Lagipula, orang-orang yang kau risaukan itu sebenarnya kau sendiri pun tidak tahu siapa dia dan dimana keberadaannya. Maka, cobalah untuk sedikit egois demi keselamatan dirimu sendiri. Lupakan mereka, dan uruslah dirimu sendiri terlebih dahulu.
Dari dahulu kau sudah menyadari, betapa sering kehidupanmu berada di bawah pandangan orang lain. Keputusanmu, tingkah lakumu, perbuatan dan caramu bergaul, semua ingin kau sesuaikan agar mendapat kesenangan dari orang lain.
Kau seperti “People Pleasure”, terus mengemis untuk mendapatkan perlakuan baik meski itu diluar prinsip hidupmu. Kau bilang seolah kau seperti tidak punya tujuan, itulah karena kau selalu mengikut apa saja kata orang.
***
Aku termenung di ampang pintu, menatap jauh ke arah kerlap-kerlip lamu kota. Terlihat kendaran berlalu-lalang di sana.
Aku merenungkan sesuatu, tentang cepatnya perubahan. Susah-senang silih berganti tanpa bisa ditebak. Kita, manusia, seperti korban yang pasrah saja mengikuti maunya takdir.
Mungkin kau bisa dikatakan bahagia ketika tidak ada yang kau cemaskan. Setidaknya untuk saat ini. Bisa saja besok ketenangan itu sirna, berganti hari-hari berat penuh perjuangan.
***
Baru berjalan 2 hari, komitmen menulis ini saja sudah membuatku merasa terbebani. Mungkin butuh kesabaran, aku ragu, apa aku bisa sesabar itu?
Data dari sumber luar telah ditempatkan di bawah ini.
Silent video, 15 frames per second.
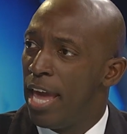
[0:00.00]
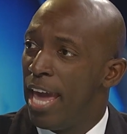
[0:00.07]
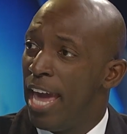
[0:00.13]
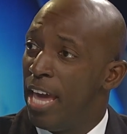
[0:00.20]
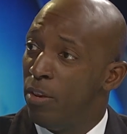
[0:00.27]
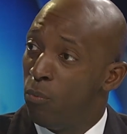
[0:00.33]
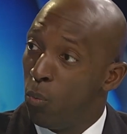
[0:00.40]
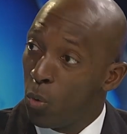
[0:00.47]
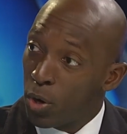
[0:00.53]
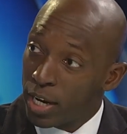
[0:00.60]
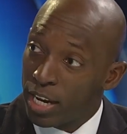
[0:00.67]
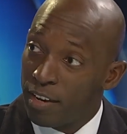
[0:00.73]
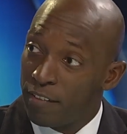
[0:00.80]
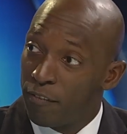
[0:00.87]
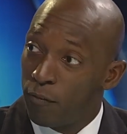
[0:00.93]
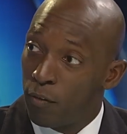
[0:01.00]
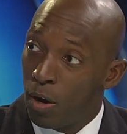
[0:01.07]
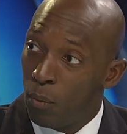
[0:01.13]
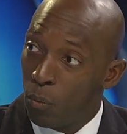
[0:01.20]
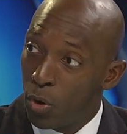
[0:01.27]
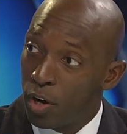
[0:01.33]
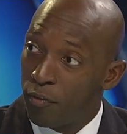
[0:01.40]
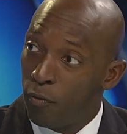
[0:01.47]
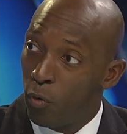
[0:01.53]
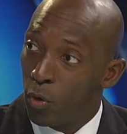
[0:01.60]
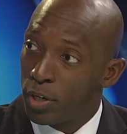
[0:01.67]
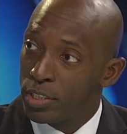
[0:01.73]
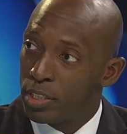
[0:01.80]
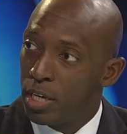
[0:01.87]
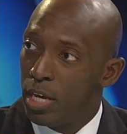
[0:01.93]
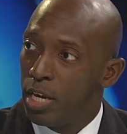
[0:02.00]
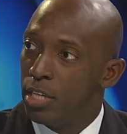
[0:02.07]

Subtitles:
and workforceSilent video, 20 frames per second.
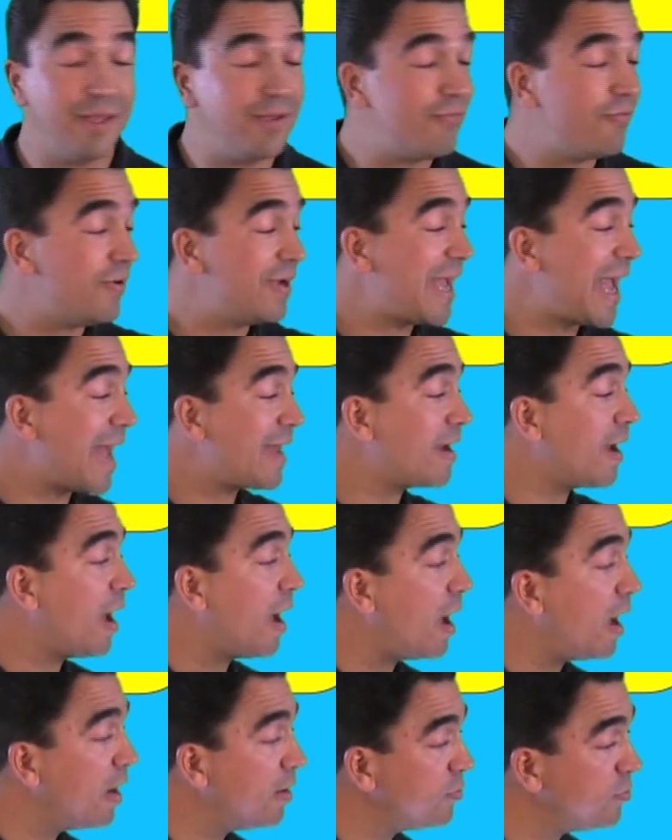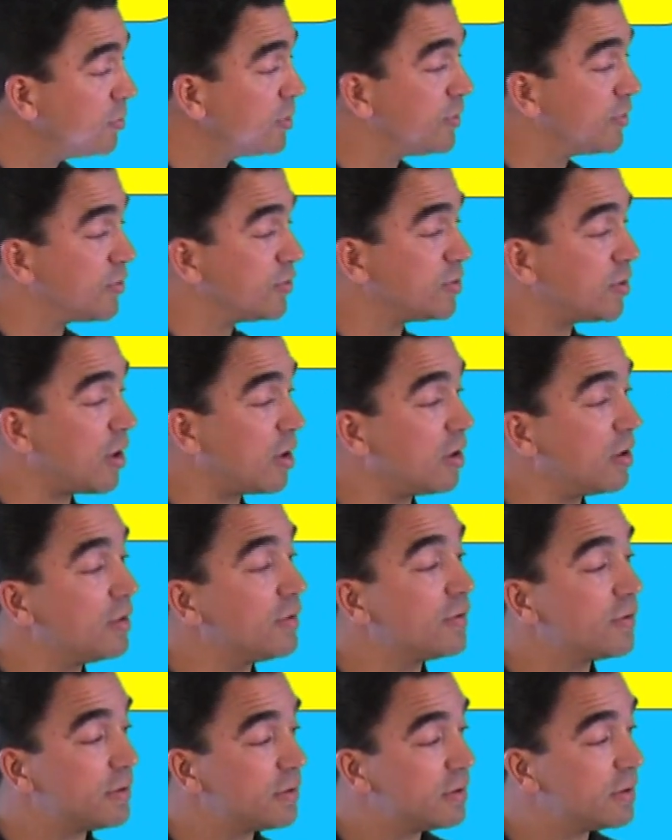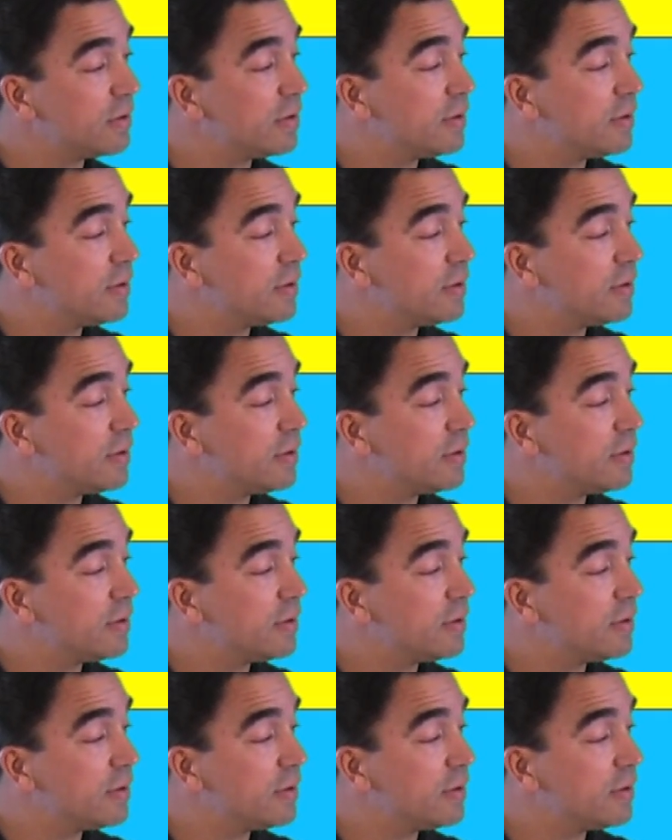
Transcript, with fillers: if we had a hundreds chart.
Apakah kegiatan ini akan bertahan atau berhenti di tengah jalan? entahlah.
Di saat ingin menulis, banyak saja yang hendak ditulis. Ketika buntu, rasanya ingin berhenti saja.
Terkadang aku bingung dengan diriku sendiri. Kemarin aku bersemangat menulis, sampai membuat komitmen harus menulis terus selama 70 hari. Tapi hari ini aku malah bingung, mulai meragukan bahkan mulai berpikir berhenti.